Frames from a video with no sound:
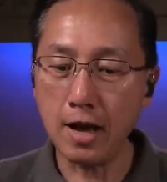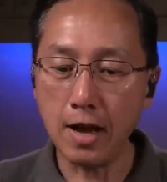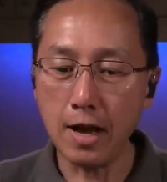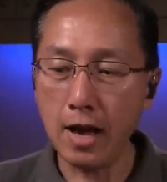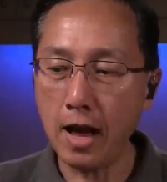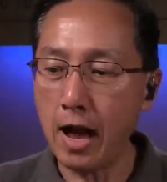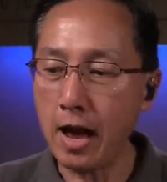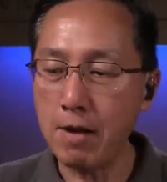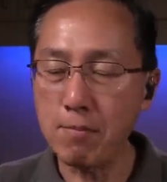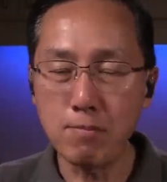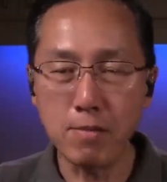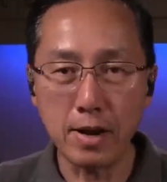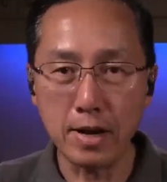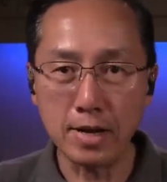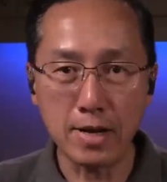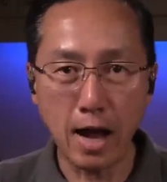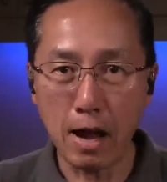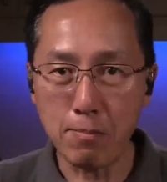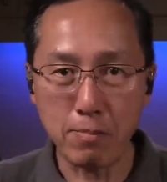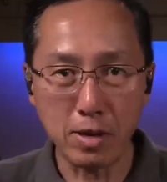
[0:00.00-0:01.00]
I might
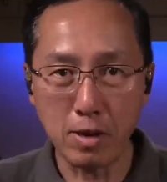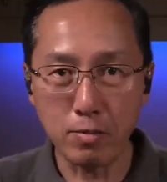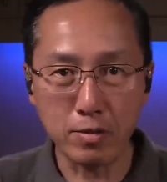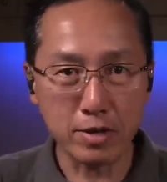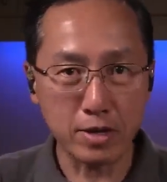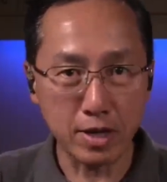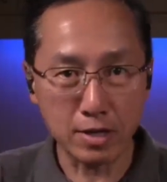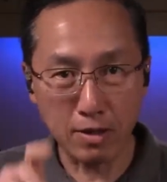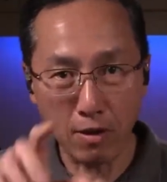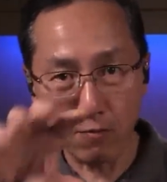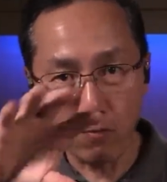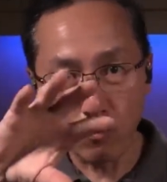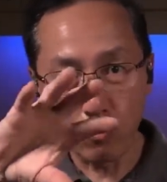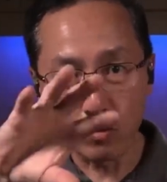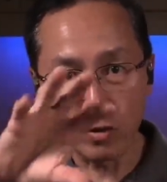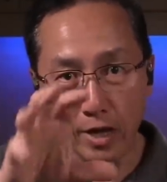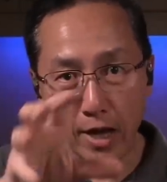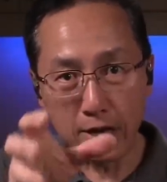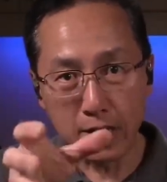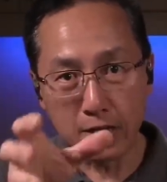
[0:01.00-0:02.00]
not be able to get that
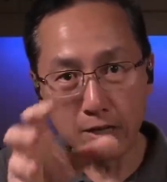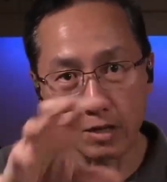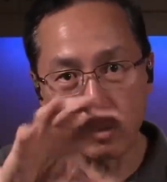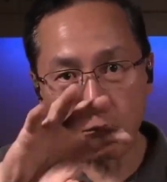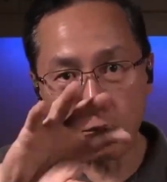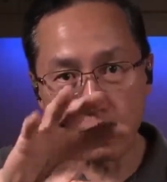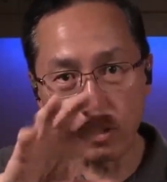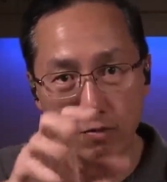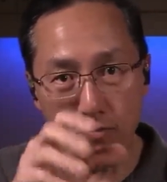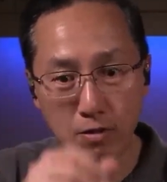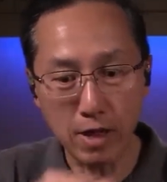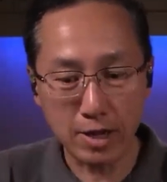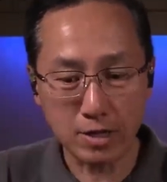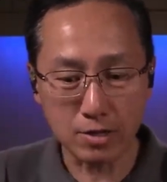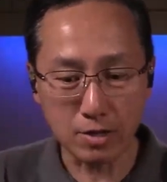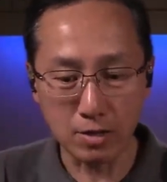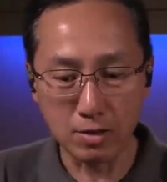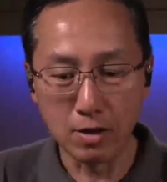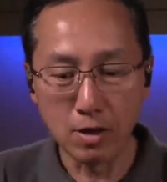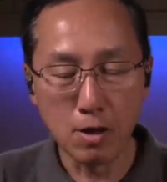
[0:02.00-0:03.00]
full 90 degree
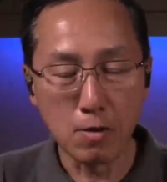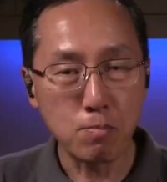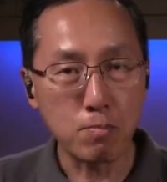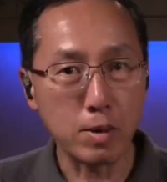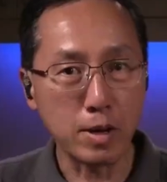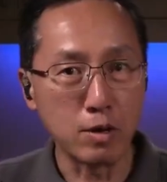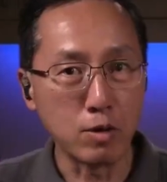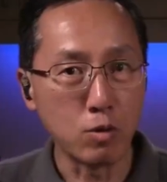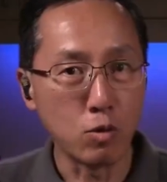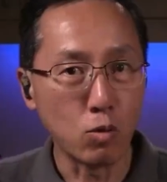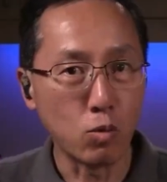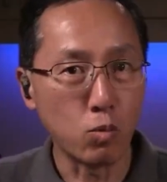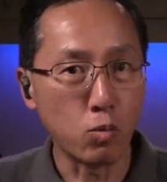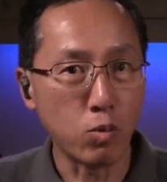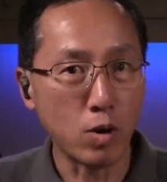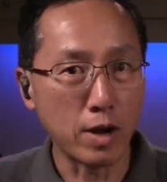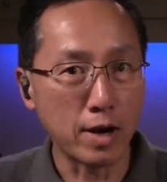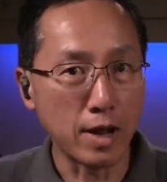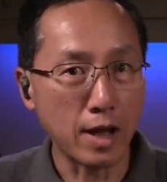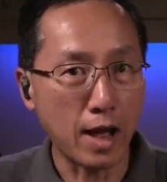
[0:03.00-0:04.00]
deflection, but
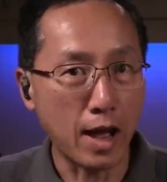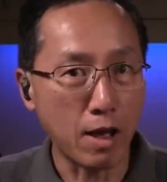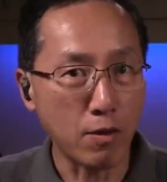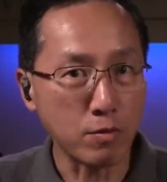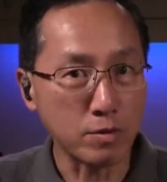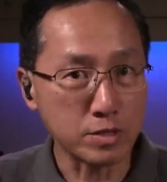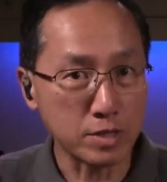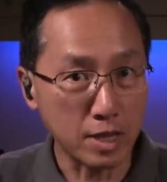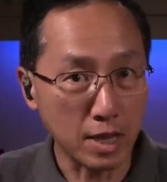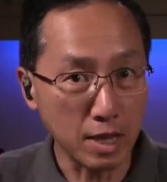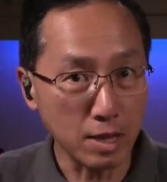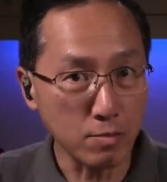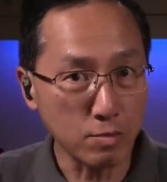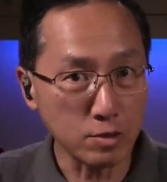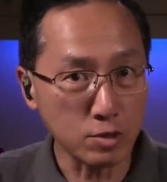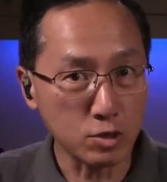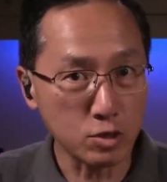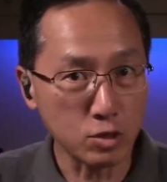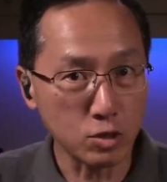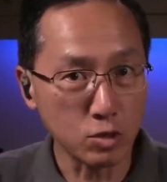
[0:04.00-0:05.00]
what I was
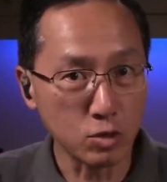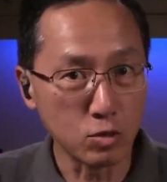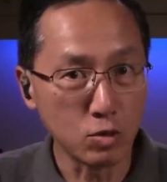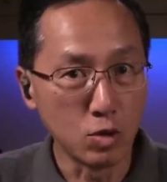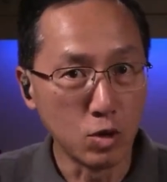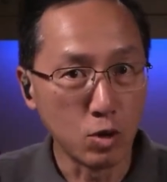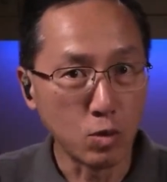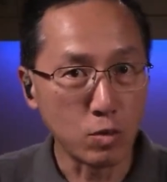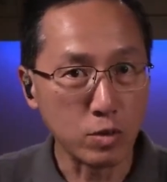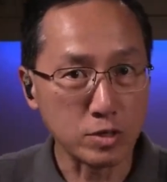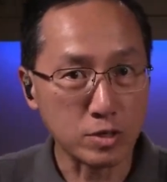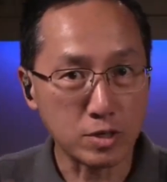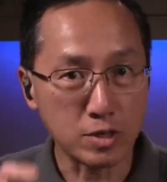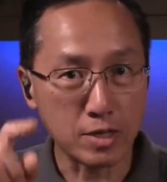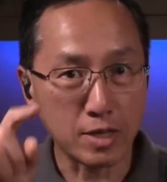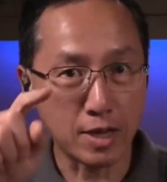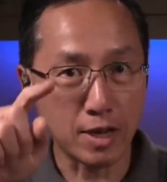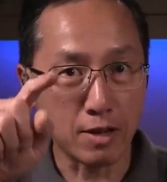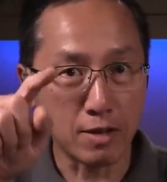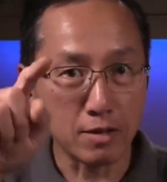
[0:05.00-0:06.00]
able to do was to
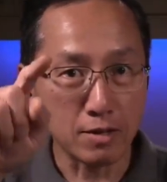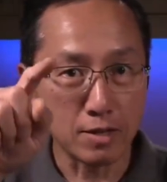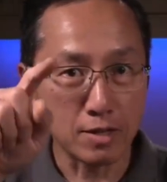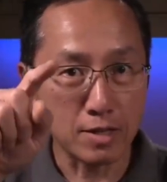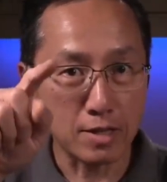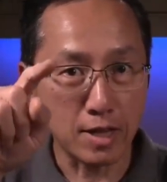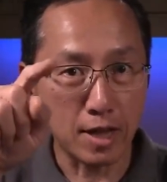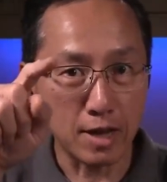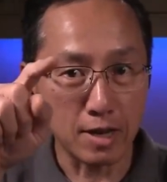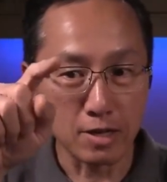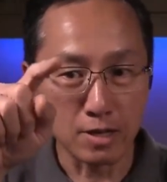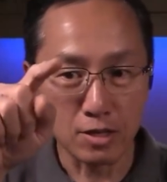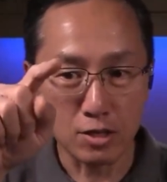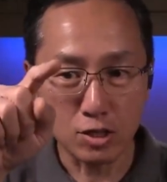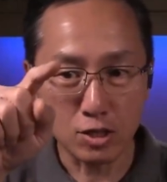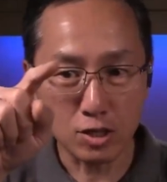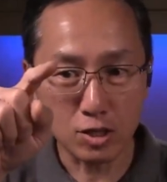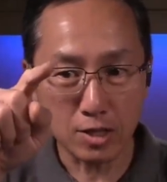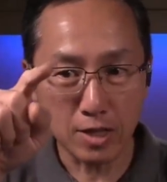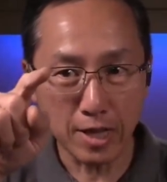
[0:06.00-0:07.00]
get that
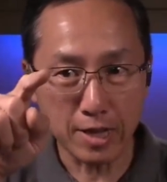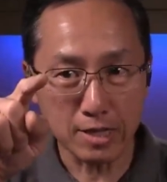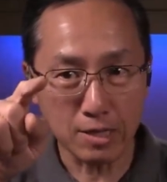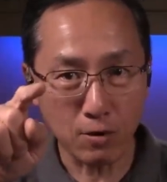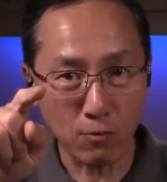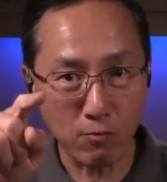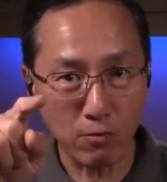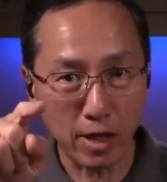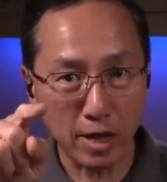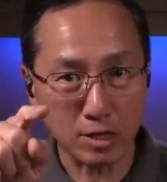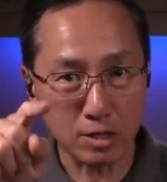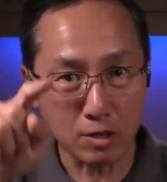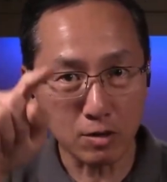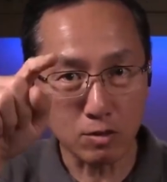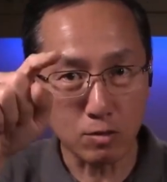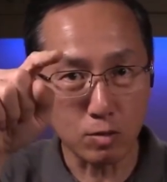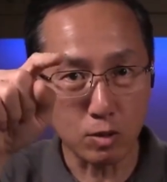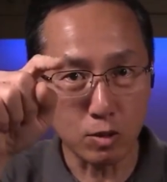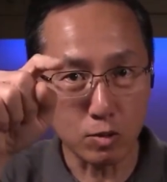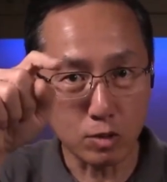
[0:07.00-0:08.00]
slight
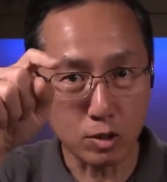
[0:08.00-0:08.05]
deflection to,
◆ ◆ ◆ ◆ ◆ ◆ ◆
■ Aim of the exercise:
The entries above should be given again exactly, minus any pictures.

■ Finished task:
Frames from a video with no sound:
[0:00.00-0:01.00]
I might
[0:01.00-0:02.00]
not be able to get that
[0:02.00-0:03.00]
full 90 degree
[0:03.00-0:04.00]
deflection, but
[0:04.00-0:05.00]
what I was
[0:05.00-0:06.00]
able to do was to
[0:06.00-0:07.00]
get that
[0:07.00-0:08.00]
slight
[0:08.00-0:08.05]
deflection to,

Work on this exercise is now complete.